Auditory Stream Segregation
Introduction
If you were in the room listening to the quintet at left, sounds from the bass, saxophone, guitar, trumpet, and drums would all enter your auditory system through the same pair of auditory canals. Yet you would hear five distinct streams of sounds, one coming from each instrument.
The process of dividing your auditory world up into separate sound-emitting objects is called auditory stream segregation. Some of the means by which we segregate streams are fairly obvious. For example, we can safely assume that sounds coming from different spatial locations (see the activity on Auditory Localization Cues) are coming from different sources.
However, you would still hear five distinct instruments even if you listened to a monaural recording of our quintet, so spatial location can’t be the only hint we use to segregate streams. In fact, we have a whole host of principles for grouping sounds into streams, just as we have a host of Gestalt principles for grouping visual stimuli into objects.
In this activity, we’ll explore one of these principles, grouping by frequency, using a series of simple tone sequences.
Instructions
Click on the “Demonstration, Part 1” link to begin the activity.
Demonstration, Part 1
This part of the demonstration includes three sequences of sounds, which you can play by clicking the speakers at left or the links in the text.
The first two sequences are really just two tones, one lower-frequency tone and one higher-frequency tone, endlessly repeating. In sequence A, the lower-frequency tone has a frequency of 440 Hz and the higher-frequency tone is just a bit higher, 450 Hz. Each tone is 100 milliseconds (ms) long, and the tones are separated by gaps of 10 ms. When you play this sequence, you should hear the two tones “warbling” back and forth, as indicated in the diagram at far right.
In sequence B, the lower-frequency tone is again 440 Hz, but this time the higher-frequency tone is a full octave higher, 880 Hz. The lengths of the tones and gaps is identical to sequence A, but when you play this sequence, you will probably not hear these two tones as alternating back and forth. Instead, you will probably hear what is diagrammed at far right—one stream of repeating high tones superimposed on a separate stream of repeating low tones.
What’s happening here? In sequence A, the two tones were close enough together in frequency that your auditory system grouped the tones into a single stream. But in sequence B, the tones are farther apart in frequency, so you concluded that there were two separate auditory objects and created two separate streams: one for the high tones and one for the low tones.

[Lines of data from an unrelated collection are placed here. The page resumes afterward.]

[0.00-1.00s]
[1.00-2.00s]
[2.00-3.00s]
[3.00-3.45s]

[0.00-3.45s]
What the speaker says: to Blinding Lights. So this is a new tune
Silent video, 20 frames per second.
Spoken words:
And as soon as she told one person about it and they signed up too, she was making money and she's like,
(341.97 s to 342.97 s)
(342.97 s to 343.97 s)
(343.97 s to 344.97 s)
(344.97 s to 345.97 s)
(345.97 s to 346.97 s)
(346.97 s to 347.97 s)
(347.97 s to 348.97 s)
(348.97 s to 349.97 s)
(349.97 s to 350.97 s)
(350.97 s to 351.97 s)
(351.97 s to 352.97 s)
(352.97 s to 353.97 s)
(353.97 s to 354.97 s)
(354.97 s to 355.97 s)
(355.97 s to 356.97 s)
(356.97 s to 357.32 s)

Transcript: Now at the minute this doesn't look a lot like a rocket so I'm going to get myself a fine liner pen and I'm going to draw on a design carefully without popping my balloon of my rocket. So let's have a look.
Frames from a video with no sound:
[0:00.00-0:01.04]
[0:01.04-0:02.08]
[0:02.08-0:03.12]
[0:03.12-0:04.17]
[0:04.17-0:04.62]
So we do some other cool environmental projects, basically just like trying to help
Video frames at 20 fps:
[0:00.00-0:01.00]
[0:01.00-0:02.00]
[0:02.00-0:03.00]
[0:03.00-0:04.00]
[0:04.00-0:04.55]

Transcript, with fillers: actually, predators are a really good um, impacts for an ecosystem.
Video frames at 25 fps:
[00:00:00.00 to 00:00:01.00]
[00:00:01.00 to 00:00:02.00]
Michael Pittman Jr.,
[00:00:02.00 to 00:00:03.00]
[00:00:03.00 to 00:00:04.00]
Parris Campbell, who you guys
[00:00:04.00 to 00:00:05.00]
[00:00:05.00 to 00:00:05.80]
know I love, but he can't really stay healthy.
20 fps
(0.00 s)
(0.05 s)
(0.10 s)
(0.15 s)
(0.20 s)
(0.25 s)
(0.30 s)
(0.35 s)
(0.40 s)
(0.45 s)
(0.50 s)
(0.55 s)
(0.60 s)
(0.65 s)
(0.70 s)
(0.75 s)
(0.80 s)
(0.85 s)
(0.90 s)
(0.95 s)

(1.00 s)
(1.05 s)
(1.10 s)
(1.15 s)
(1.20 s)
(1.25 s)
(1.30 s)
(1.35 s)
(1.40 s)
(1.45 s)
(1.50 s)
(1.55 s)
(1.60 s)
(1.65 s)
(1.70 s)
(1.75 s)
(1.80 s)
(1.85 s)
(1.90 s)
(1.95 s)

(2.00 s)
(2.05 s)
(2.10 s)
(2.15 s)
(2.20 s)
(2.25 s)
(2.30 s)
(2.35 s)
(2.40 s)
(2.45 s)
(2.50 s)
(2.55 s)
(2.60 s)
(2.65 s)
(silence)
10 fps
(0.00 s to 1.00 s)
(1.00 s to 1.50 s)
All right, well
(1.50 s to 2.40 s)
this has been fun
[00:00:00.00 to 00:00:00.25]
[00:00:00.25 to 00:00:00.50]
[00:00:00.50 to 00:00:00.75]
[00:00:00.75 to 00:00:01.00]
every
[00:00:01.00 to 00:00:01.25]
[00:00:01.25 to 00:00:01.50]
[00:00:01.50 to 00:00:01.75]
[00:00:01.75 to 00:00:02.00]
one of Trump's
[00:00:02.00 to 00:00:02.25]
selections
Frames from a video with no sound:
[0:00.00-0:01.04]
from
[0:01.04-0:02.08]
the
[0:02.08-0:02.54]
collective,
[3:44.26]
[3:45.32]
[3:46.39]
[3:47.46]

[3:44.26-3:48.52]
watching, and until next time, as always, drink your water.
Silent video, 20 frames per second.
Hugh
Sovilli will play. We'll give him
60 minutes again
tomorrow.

Now look at the tone diagram for sequence C. How many streams do you think your auditory system will detect here? Play the sequence and find out, then move on to the second part of the demonstration.
Demonstration, Part 2
Tone sequence D picks up where sequence C from the previous part left off. Play this sequence and you should hear two separate streams: one for the three lower-frequency tones rising from 440 Hz to 450 Hz and another for the three higher-frequency tones rising from 880 Hz to 900 Hz to 920 Hz.
Now try tone sequence E. This sequence includes exactly the same frequencies, in the same order, as sequence D. The only difference is that the interval between the tones has been increased from 10 ms to 400 ms. This should sound much less like two separate streams. Instead, you should perceive one stream of alternating low and high tones. Or, you may not combine any of the tones into streams at all—you might just perceive each tone as a separate auditory object.
Finally, listen to tone sequence F. Here, some of the inter-note intervals have been cut down to 10 ms again. As a result, you should now perceive three distinct groups of tones, each composed of one low and one high tone.
In this last sequence, it would appear that we’ve discovered another stream segregation principle, which we might call grouping by time—sounds that are heard close to each other in time tend to group together. Moreover, we see that in this case, the grouping by time principle overpowers the grouping by frequency principle. Just as was the case for the Chapter 4, the auditory stream segregation principles presented in this chapter should be treated as aids that help us understand the overall stream segregation process but there are no simple, hard-and-fast stream segregation “laws.”